__Assigned task__
Leave the pictures out and reproduce, exactly, the lines from the one with "[0:34.17-0:35.17]" through the end of the entries below.

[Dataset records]
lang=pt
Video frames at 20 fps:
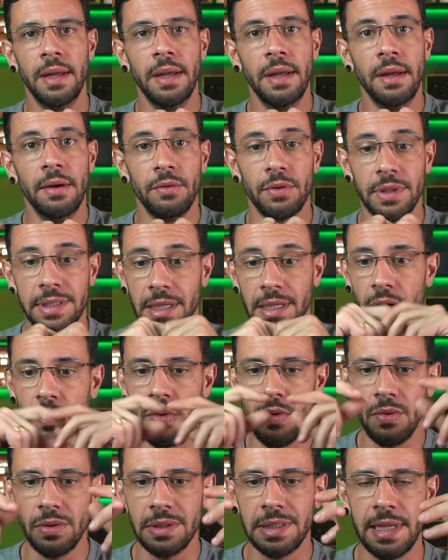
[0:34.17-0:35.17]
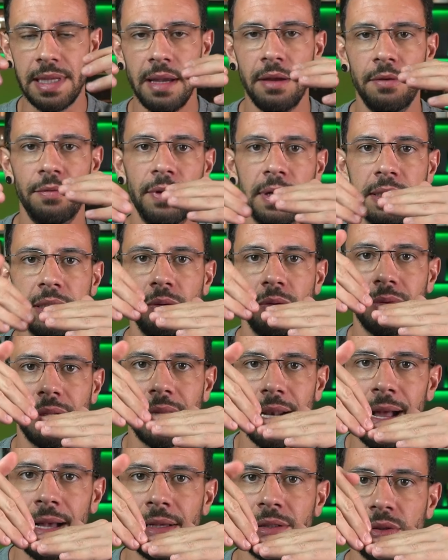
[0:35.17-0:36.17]
Você não consegue fazer um
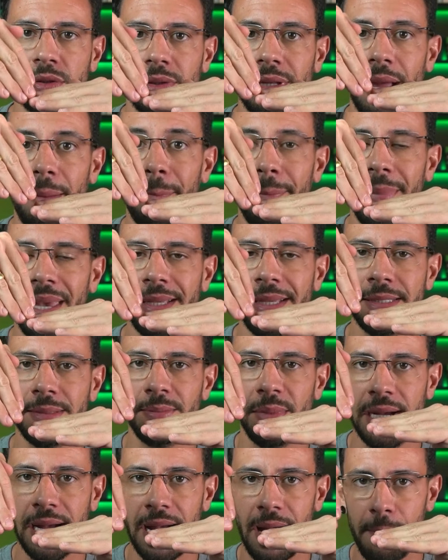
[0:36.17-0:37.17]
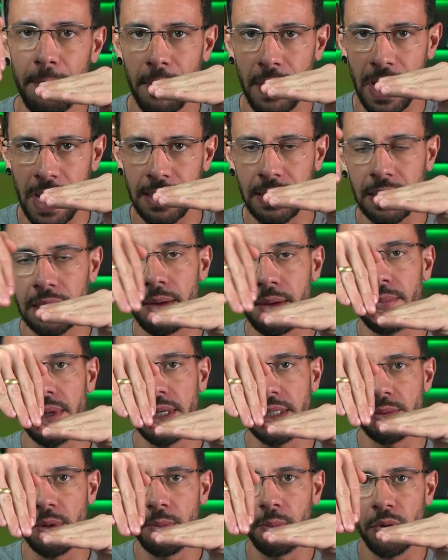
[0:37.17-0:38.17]
traço na mesma camada, na
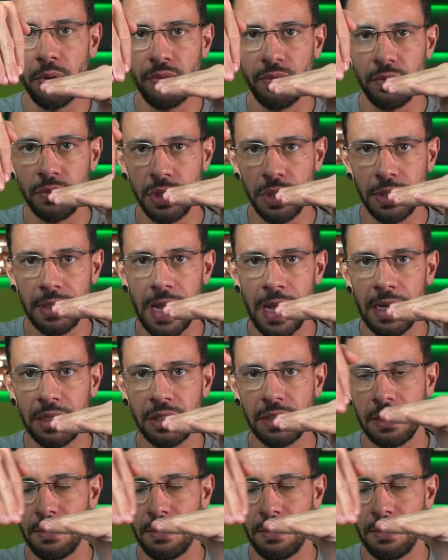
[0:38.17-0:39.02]
mesma profundidade, você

__Written response__
[0:34.17-0:35.17]
[0:35.17-0:36.17]
Você não consegue fazer um
[0:36.17-0:37.17]
[0:37.17-0:38.17]
traço na mesma camada, na
[0:38.17-0:39.02]
mesma profundidade, você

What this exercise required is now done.